Some Windows Server users are still recovering a recent problem caused by time servers at USNO.NAVY.MIL incorrectly provided time samples that listed 2000 as the current year.
Microsoft officials have been responding to help requests from those affected by the issue since November 19, 2012, the day some customers began noticing Active Directory replication and other time-sensitive operations failing in their environments.
According to a late-night November 19 post on the Microsoft "Ask Premier Field Engineering (PFE) Platforms" blog, Microsoft began seeing customer reports that some Active Directory Domains times were reverting to November 2000. Microsoft support began working with customers to try to sort out the issue without knowing at the time that the USNO.NAVY.MIL time samples were at fault.
In a subsequent post on November 23, the Softies provided a detailed explanation of the cause, symptoms and mitigation path for those affected. In that post, officials noted that the Active Directory forests most impacted by the time rollback shared two traits: The forest root primary domain controller) or master time servers lacked time-jump protection -- probably because they were running Windows Server 2003; and/or the forest contained Windows Server 2003 domain controllers.
"If system time moved back to year 2000 on November 19th between the hours of 21:07 UTC and 21:59 UTC (16:07-16:59 EST), it’s a pretty safe bet you were affected by the time rollback as USNO.NAVY.MIL," blogged Microsoft Premier Field Engineers Mark Morowczynski, Justin Turner and A. Conner."It’s also possible that your domain moved from current time back to November 19th 2000 then back to current time."
First and foremost, the blog authors warned those affected by the time-jump issue not to reboot immediately.

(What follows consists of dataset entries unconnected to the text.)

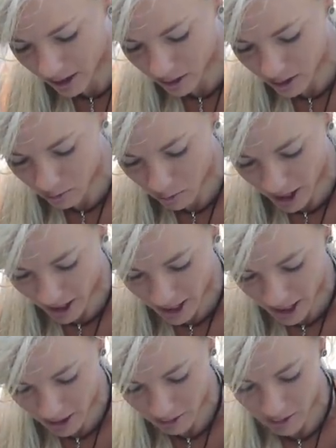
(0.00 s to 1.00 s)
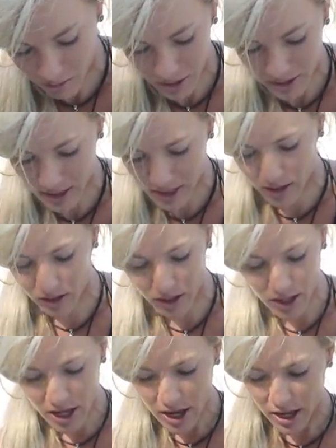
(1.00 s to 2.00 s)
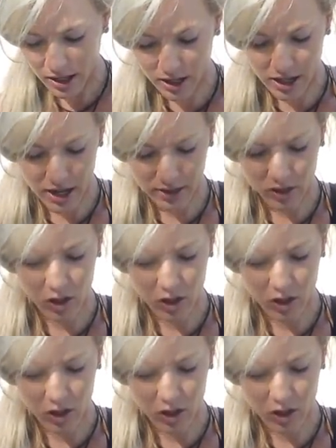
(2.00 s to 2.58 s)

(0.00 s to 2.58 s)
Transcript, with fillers: I'll just whack out, no big deal. And then you got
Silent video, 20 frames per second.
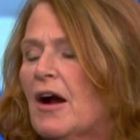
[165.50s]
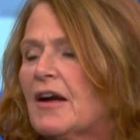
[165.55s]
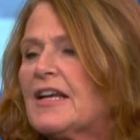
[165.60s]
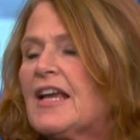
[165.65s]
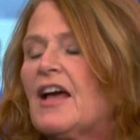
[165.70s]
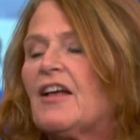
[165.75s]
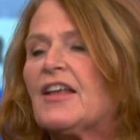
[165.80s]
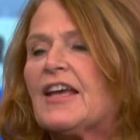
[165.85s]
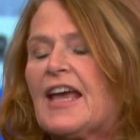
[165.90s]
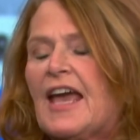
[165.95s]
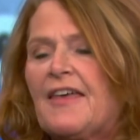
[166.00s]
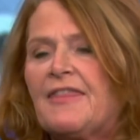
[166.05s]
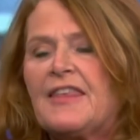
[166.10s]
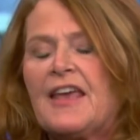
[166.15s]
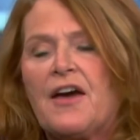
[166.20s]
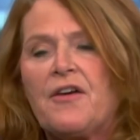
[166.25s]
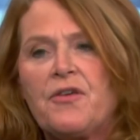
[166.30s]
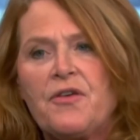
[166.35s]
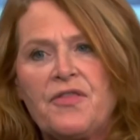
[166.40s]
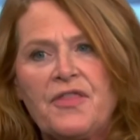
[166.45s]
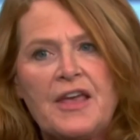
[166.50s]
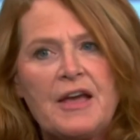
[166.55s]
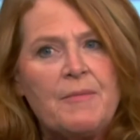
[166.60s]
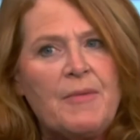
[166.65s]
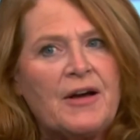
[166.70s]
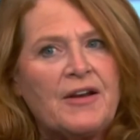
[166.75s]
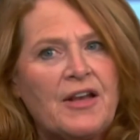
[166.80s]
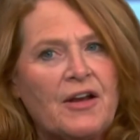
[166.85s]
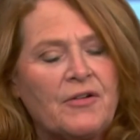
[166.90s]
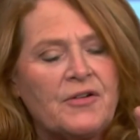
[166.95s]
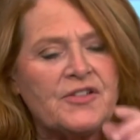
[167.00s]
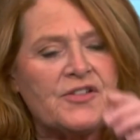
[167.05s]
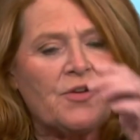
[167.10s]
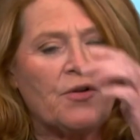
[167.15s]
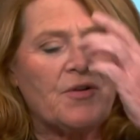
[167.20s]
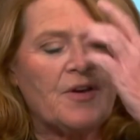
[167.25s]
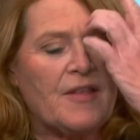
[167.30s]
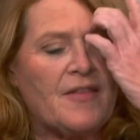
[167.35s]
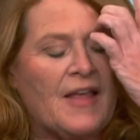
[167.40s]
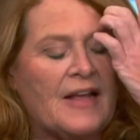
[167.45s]
Kelly, and the other thing about
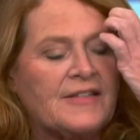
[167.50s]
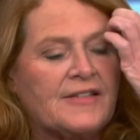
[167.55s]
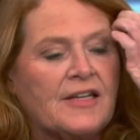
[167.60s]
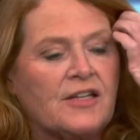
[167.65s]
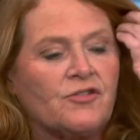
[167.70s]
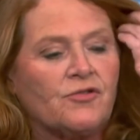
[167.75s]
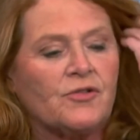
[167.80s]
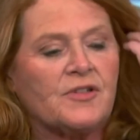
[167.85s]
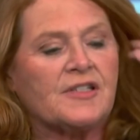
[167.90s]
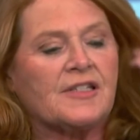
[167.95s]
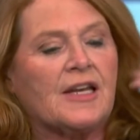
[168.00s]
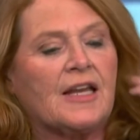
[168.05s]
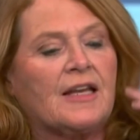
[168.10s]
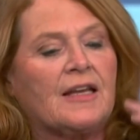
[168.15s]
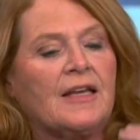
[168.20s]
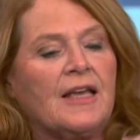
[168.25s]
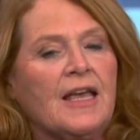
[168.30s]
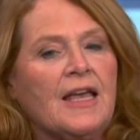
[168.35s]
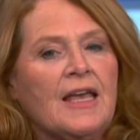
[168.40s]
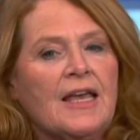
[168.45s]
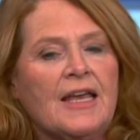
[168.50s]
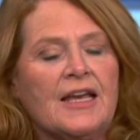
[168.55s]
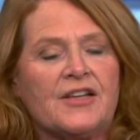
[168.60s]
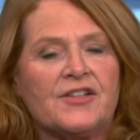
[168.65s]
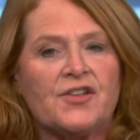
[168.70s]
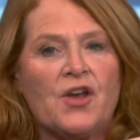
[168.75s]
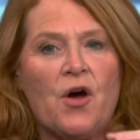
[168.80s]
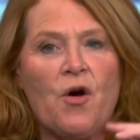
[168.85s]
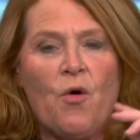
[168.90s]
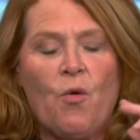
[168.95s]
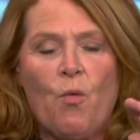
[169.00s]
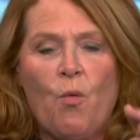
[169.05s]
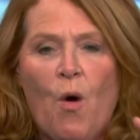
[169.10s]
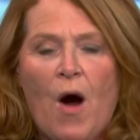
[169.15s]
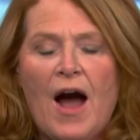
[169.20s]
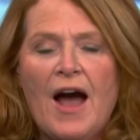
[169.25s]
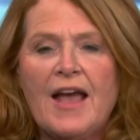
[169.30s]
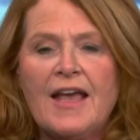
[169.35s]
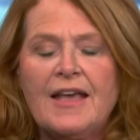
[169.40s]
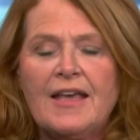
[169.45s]
Arizona that's interesting is
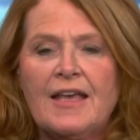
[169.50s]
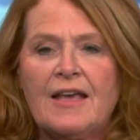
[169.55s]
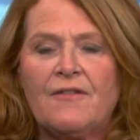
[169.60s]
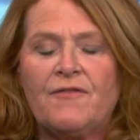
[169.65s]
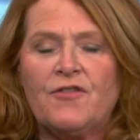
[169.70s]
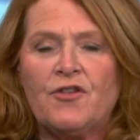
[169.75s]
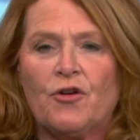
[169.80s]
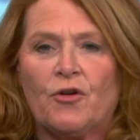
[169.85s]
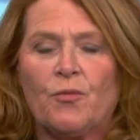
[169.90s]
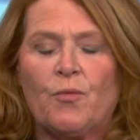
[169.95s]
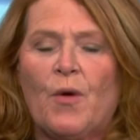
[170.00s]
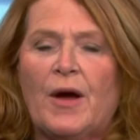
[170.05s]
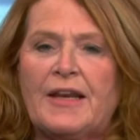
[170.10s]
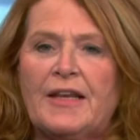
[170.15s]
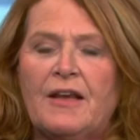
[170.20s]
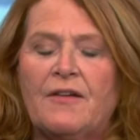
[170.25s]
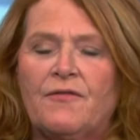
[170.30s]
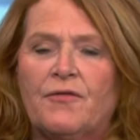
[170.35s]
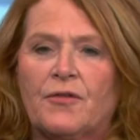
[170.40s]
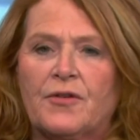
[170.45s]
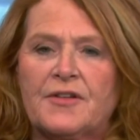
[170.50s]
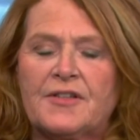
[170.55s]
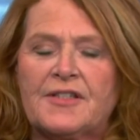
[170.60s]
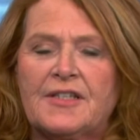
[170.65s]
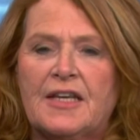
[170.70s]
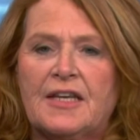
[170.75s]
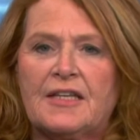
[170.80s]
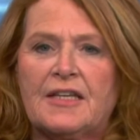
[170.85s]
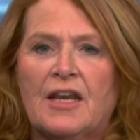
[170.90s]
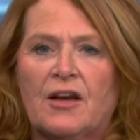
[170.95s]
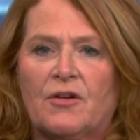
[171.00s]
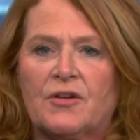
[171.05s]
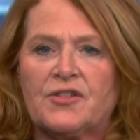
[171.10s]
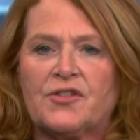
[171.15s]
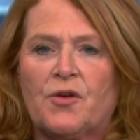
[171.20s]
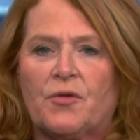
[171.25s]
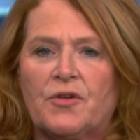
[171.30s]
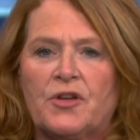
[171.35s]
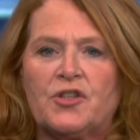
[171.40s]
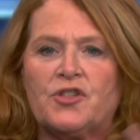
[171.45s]
why, if you're running for a seat in
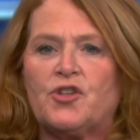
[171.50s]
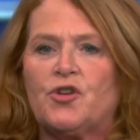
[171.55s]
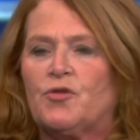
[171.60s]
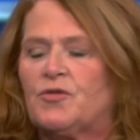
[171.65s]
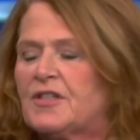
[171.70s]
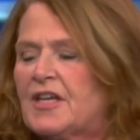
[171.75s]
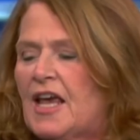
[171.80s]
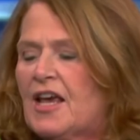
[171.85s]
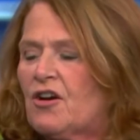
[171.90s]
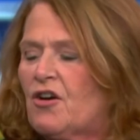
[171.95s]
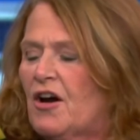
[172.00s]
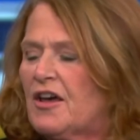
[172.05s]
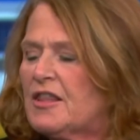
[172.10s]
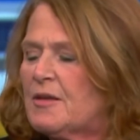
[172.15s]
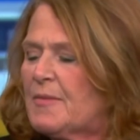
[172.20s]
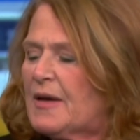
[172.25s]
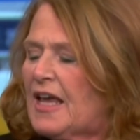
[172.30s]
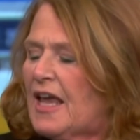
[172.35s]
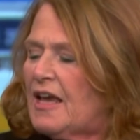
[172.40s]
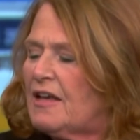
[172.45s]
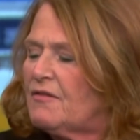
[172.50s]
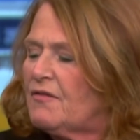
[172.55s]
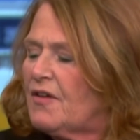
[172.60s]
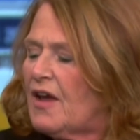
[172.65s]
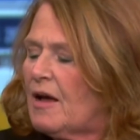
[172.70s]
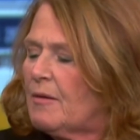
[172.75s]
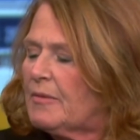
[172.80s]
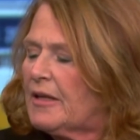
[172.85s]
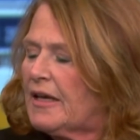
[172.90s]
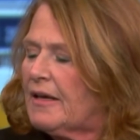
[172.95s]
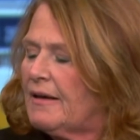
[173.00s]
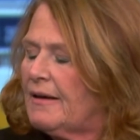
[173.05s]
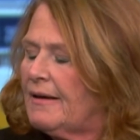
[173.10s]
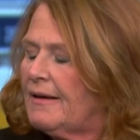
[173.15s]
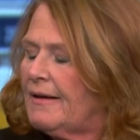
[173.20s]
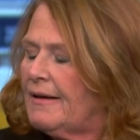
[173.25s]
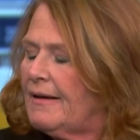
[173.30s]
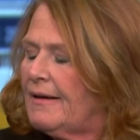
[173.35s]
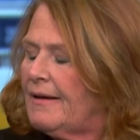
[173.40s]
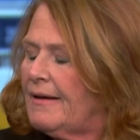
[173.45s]
Arizona, do you take on the McCain family?
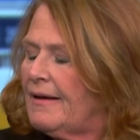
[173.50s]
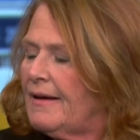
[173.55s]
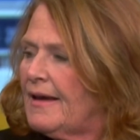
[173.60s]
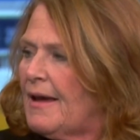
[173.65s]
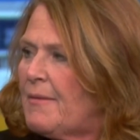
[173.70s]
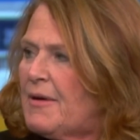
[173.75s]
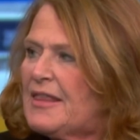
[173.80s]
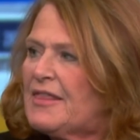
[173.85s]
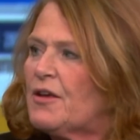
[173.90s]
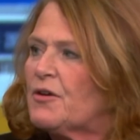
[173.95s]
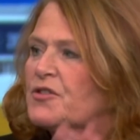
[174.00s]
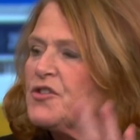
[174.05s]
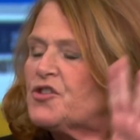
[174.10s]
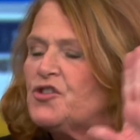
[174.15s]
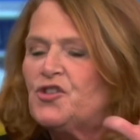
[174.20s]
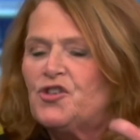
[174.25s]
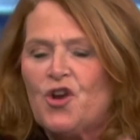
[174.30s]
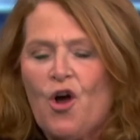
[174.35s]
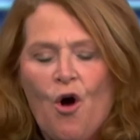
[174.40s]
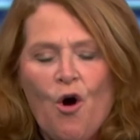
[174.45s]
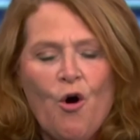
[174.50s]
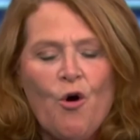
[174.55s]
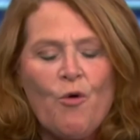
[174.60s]
I mean, there's no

"AD Replication, Kerberos and possibly secure channels on trusts and computer accounts could be impacted by the time jump. A reboot may trigger the reading of invalid time on OS shutdown or on subsequent OS startup, especially on virtualized guest computers," they said.
The authors offered detailed, step-by-step instructions for repairing the issue, adding that "recovering from a time rollback is a complex situation so read each step carefully and don’t skip ahead or you’ll make the problem worse."
Those still stymied should contact Microsoft Commercial Technical Support for help, they said.